(Stored data)
★ ★ ★ ★ ★ ★ ★

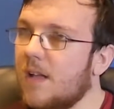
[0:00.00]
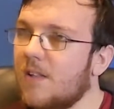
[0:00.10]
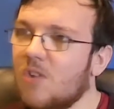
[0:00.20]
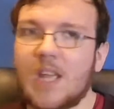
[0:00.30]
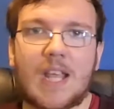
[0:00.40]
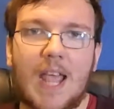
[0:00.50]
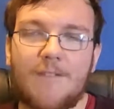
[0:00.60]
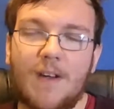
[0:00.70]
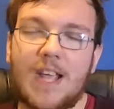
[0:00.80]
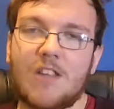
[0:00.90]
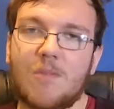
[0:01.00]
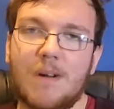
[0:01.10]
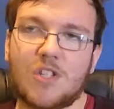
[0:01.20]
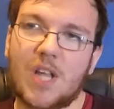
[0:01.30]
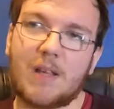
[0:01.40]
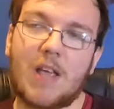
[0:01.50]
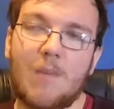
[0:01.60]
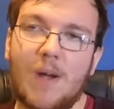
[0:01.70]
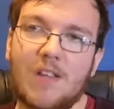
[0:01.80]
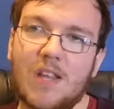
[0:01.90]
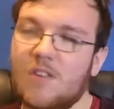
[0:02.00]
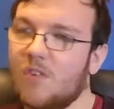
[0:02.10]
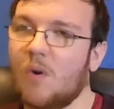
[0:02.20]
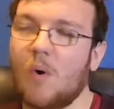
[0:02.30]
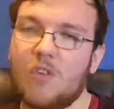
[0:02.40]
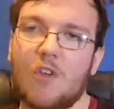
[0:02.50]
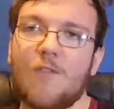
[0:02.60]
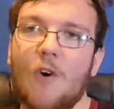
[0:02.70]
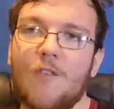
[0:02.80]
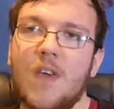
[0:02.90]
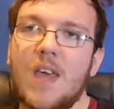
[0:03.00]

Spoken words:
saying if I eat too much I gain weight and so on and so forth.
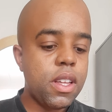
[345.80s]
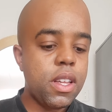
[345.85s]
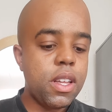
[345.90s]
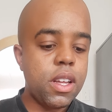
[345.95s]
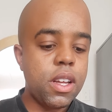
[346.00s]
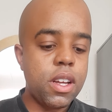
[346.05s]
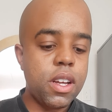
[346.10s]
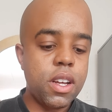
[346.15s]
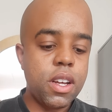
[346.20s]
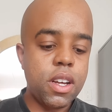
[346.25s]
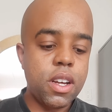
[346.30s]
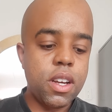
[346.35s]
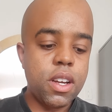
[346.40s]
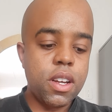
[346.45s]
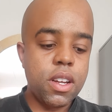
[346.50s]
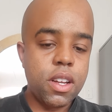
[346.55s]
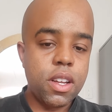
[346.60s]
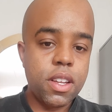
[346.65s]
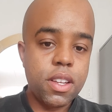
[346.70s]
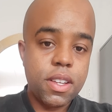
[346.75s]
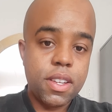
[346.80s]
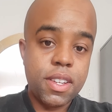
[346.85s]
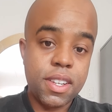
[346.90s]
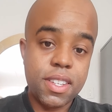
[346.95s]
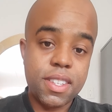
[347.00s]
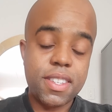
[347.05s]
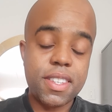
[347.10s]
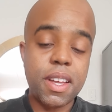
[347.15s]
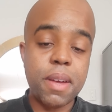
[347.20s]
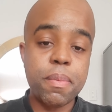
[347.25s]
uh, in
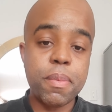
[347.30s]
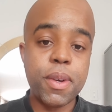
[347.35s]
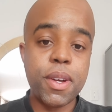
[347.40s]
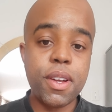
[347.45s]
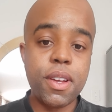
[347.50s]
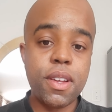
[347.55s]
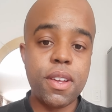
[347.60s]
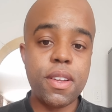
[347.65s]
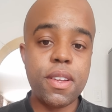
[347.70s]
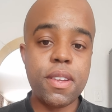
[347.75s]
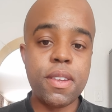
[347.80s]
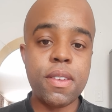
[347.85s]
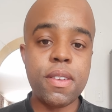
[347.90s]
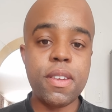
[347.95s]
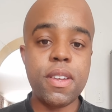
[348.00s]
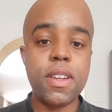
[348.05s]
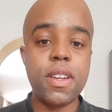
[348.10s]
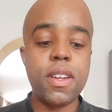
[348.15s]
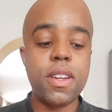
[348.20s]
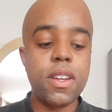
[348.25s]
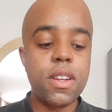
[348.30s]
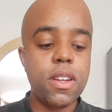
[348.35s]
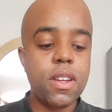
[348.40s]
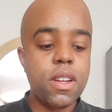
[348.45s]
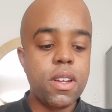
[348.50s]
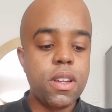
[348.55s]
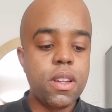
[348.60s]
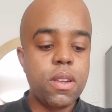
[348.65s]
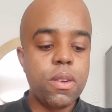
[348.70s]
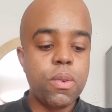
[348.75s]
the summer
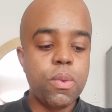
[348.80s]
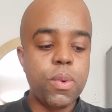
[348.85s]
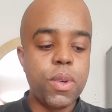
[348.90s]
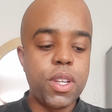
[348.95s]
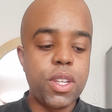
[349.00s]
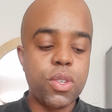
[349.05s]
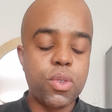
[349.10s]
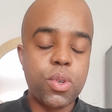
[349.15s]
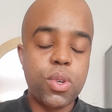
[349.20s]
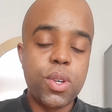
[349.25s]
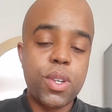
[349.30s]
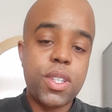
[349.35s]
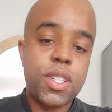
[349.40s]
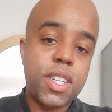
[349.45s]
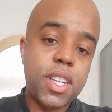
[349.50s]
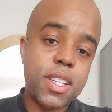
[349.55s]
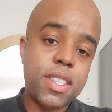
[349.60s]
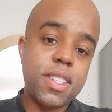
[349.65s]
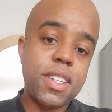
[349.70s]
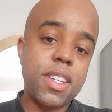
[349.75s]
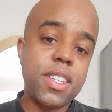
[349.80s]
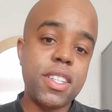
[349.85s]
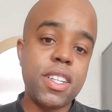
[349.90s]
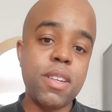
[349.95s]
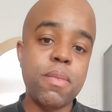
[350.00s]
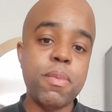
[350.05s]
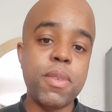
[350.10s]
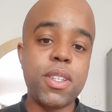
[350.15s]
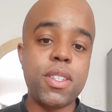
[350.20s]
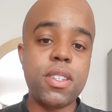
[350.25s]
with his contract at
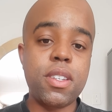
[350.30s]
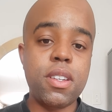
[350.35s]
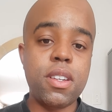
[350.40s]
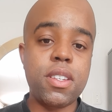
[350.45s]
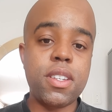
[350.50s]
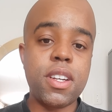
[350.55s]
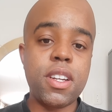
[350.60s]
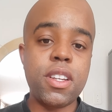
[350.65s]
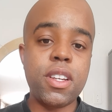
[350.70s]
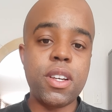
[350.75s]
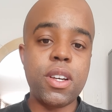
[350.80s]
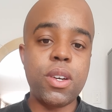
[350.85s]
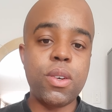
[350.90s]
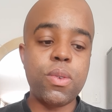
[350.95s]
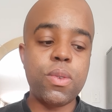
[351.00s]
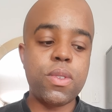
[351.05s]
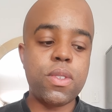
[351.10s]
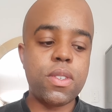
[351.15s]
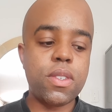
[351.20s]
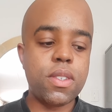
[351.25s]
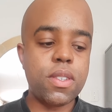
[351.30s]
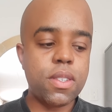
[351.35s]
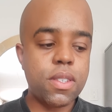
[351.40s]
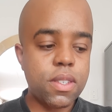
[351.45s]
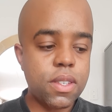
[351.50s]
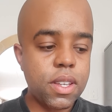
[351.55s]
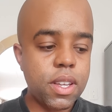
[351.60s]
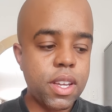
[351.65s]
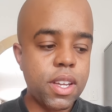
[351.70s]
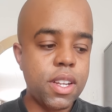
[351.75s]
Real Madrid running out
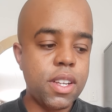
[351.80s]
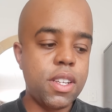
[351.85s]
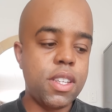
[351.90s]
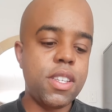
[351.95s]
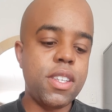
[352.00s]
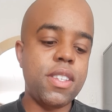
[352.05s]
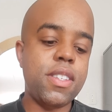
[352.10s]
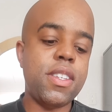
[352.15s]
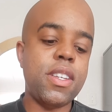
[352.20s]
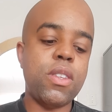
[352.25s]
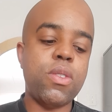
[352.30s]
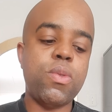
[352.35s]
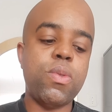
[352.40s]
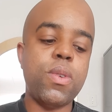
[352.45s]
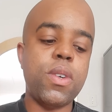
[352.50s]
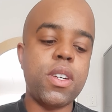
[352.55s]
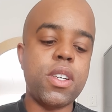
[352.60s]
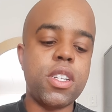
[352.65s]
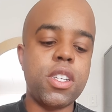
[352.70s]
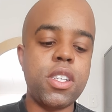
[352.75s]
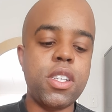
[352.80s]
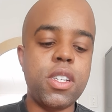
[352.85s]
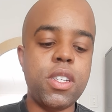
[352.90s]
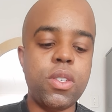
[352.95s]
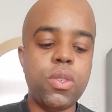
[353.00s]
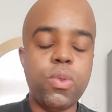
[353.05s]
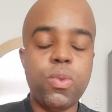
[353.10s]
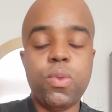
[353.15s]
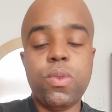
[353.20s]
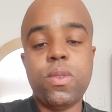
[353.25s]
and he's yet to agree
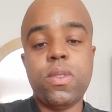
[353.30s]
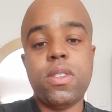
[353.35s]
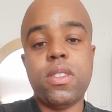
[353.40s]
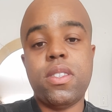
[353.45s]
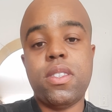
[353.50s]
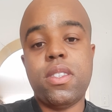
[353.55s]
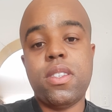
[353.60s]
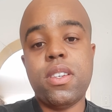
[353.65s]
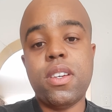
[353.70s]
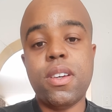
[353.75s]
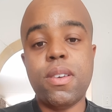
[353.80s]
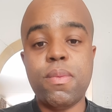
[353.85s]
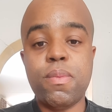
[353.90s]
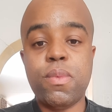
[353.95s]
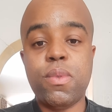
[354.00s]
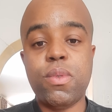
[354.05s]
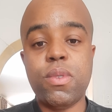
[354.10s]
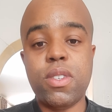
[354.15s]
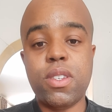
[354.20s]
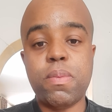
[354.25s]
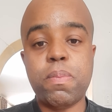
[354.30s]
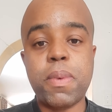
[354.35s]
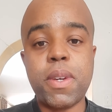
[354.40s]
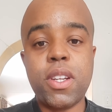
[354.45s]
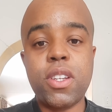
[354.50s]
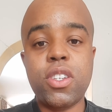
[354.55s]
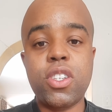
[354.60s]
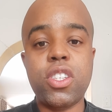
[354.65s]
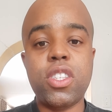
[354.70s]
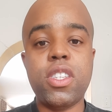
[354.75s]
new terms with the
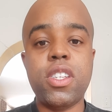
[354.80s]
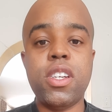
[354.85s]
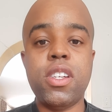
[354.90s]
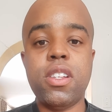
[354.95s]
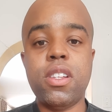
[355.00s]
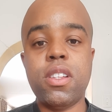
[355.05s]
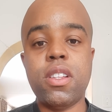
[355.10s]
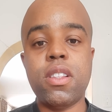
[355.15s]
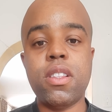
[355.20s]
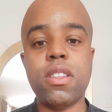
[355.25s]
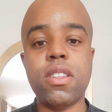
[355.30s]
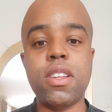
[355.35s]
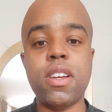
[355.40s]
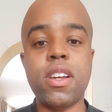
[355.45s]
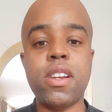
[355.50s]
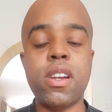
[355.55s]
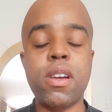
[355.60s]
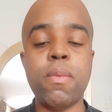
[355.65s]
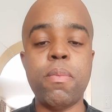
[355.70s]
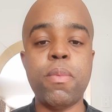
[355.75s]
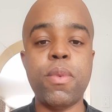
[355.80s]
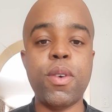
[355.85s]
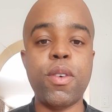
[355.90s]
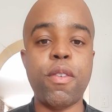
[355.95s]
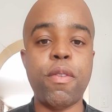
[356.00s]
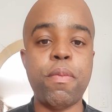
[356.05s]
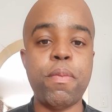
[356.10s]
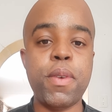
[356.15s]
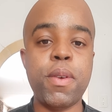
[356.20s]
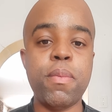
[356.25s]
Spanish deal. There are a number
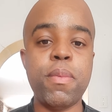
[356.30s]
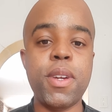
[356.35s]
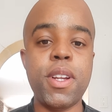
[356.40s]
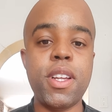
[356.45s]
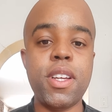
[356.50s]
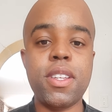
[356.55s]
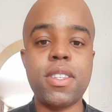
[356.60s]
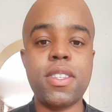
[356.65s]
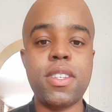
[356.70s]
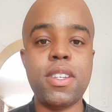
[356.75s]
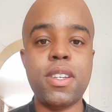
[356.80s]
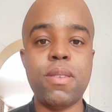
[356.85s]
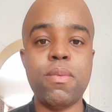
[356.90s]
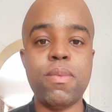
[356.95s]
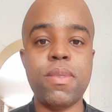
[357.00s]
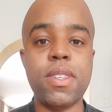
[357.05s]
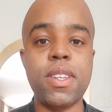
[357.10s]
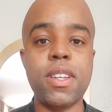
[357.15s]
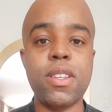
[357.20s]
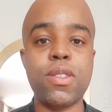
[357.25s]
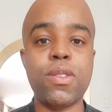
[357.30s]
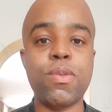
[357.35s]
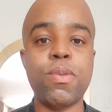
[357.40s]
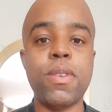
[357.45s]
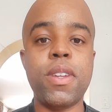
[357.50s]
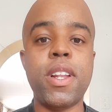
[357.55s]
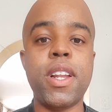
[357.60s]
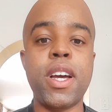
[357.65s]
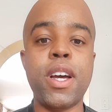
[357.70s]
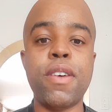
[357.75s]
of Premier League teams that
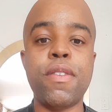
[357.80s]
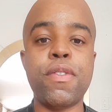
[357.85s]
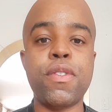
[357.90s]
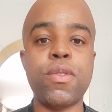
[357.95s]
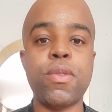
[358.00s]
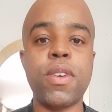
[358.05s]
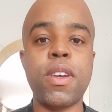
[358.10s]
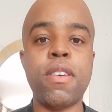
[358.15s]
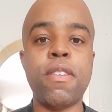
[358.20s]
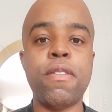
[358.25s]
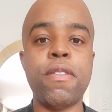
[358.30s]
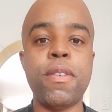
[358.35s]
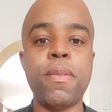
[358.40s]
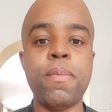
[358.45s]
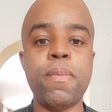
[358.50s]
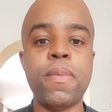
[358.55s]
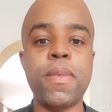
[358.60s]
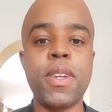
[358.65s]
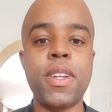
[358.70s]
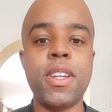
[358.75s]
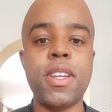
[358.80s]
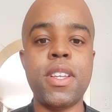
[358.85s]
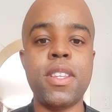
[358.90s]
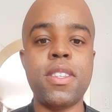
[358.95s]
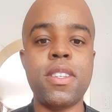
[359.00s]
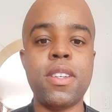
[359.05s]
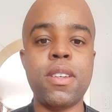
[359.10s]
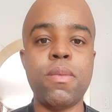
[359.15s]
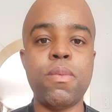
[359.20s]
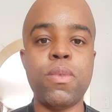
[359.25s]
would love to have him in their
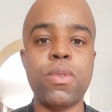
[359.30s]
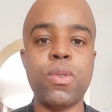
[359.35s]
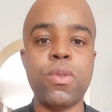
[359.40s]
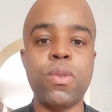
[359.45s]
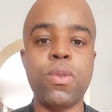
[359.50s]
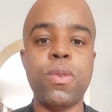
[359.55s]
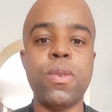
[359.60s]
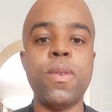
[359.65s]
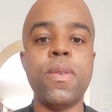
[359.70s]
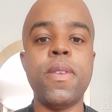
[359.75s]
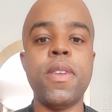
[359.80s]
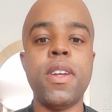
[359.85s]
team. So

★ ★ ★ ★ ★ ★ ★

WHAT IS BEING ASKED: Would you retype each line above exactly and skip every image?

YOUR RESPONSE:
[0:00.00]
[0:00.10]
[0:00.20]
[0:00.30]
[0:00.40]
[0:00.50]
[0:00.60]
[0:00.70]
[0:00.80]
[0:00.90]
[0:01.00]
[0:01.10]
[0:01.20]
[0:01.30]
[0:01.40]
[0:01.50]
[0:01.60]
[0:01.70]
[0:01.80]
[0:01.90]
[0:02.00]
[0:02.10]
[0:02.20]
[0:02.30]
[0:02.40]
[0:02.50]
[0:02.60]
[0:02.70]
[0:02.80]
[0:02.90]
[0:03.00]

Spoken words:
saying if I eat too much I gain weight and so on and so forth.
[345.80s]
[345.85s]
[345.90s]
[345.95s]
[346.00s]
[346.05s]
[346.10s]
[346.15s]
[346.20s]
[346.25s]
[346.30s]
[346.35s]
[346.40s]
[346.45s]
[346.50s]
[346.55s]
[346.60s]
[346.65s]
[346.70s]
[346.75s]
[346.80s]
[346.85s]
[346.90s]
[346.95s]
[347.00s]
[347.05s]
[347.10s]
[347.15s]
[347.20s]
[347.25s]
uh, in
[347.30s]
[347.35s]
[347.40s]
[347.45s]
[347.50s]
[347.55s]
[347.60s]
[347.65s]
[347.70s]
[347.75s]
[347.80s]
[347.85s]
[347.90s]
[347.95s]
[348.00s]
[348.05s]
[348.10s]
[348.15s]
[348.20s]
[348.25s]
[348.30s]
[348.35s]
[348.40s]
[348.45s]
[348.50s]
[348.55s]
[348.60s]
[348.65s]
[348.70s]
[348.75s]
the summer
[348.80s]
[348.85s]
[348.90s]
[348.95s]
[349.00s]
[349.05s]
[349.10s]
[349.15s]
[349.20s]
[349.25s]
[349.30s]
[349.35s]
[349.40s]
[349.45s]
[349.50s]
[349.55s]
[349.60s]
[349.65s]
[349.70s]
[349.75s]
[349.80s]
[349.85s]
[349.90s]
[349.95s]
[350.00s]
[350.05s]
[350.10s]
[350.15s]
[350.20s]
[350.25s]
with his contract at
[350.30s]
[350.35s]
[350.40s]
[350.45s]
[350.50s]
[350.55s]
[350.60s]
[350.65s]
[350.70s]
[350.75s]
[350.80s]
[350.85s]
[350.90s]
[350.95s]
[351.00s]
[351.05s]
[351.10s]
[351.15s]
[351.20s]
[351.25s]
[351.30s]
[351.35s]
[351.40s]
[351.45s]
[351.50s]
[351.55s]
[351.60s]
[351.65s]
[351.70s]
[351.75s]
Real Madrid running out
[351.80s]
[351.85s]
[351.90s]
[351.95s]
[352.00s]
[352.05s]
[352.10s]
[352.15s]
[352.20s]
[352.25s]
[352.30s]
[352.35s]
[352.40s]
[352.45s]
[352.50s]
[352.55s]
[352.60s]
[352.65s]
[352.70s]
[352.75s]
[352.80s]
[352.85s]
[352.90s]
[352.95s]
[353.00s]
[353.05s]
[353.10s]
[353.15s]
[353.20s]
[353.25s]
and he's yet to agree
[353.30s]
[353.35s]
[353.40s]
[353.45s]
[353.50s]
[353.55s]
[353.60s]
[353.65s]
[353.70s]
[353.75s]
[353.80s]
[353.85s]
[353.90s]
[353.95s]
[354.00s]
[354.05s]
[354.10s]
[354.15s]
[354.20s]
[354.25s]
[354.30s]
[354.35s]
[354.40s]
[354.45s]
[354.50s]
[354.55s]
[354.60s]
[354.65s]
[354.70s]
[354.75s]
new terms with the
[354.80s]
[354.85s]
[354.90s]
[354.95s]
[355.00s]
[355.05s]
[355.10s]
[355.15s]
[355.20s]
[355.25s]
[355.30s]
[355.35s]
[355.40s]
[355.45s]
[355.50s]
[355.55s]
[355.60s]
[355.65s]
[355.70s]
[355.75s]
[355.80s]
[355.85s]
[355.90s]
[355.95s]
[356.00s]
[356.05s]
[356.10s]
[356.15s]
[356.20s]
[356.25s]
Spanish deal. There are a number
[356.30s]
[356.35s]
[356.40s]
[356.45s]
[356.50s]
[356.55s]
[356.60s]
[356.65s]
[356.70s]
[356.75s]
[356.80s]
[356.85s]
[356.90s]
[356.95s]
[357.00s]
[357.05s]
[357.10s]
[357.15s]
[357.20s]
[357.25s]
[357.30s]
[357.35s]
[357.40s]
[357.45s]
[357.50s]
[357.55s]
[357.60s]
[357.65s]
[357.70s]
[357.75s]
of Premier League teams that
[357.80s]
[357.85s]
[357.90s]
[357.95s]
[358.00s]
[358.05s]
[358.10s]
[358.15s]
[358.20s]
[358.25s]
[358.30s]
[358.35s]
[358.40s]
[358.45s]
[358.50s]
[358.55s]
[358.60s]
[358.65s]
[358.70s]
[358.75s]
[358.80s]
[358.85s]
[358.90s]
[358.95s]
[359.00s]
[359.05s]
[359.10s]
[359.15s]
[359.20s]
[359.25s]
would love to have him in their
[359.30s]
[359.35s]
[359.40s]
[359.45s]
[359.50s]
[359.55s]
[359.60s]
[359.65s]
[359.70s]
[359.75s]
[359.80s]
[359.85s]
team. So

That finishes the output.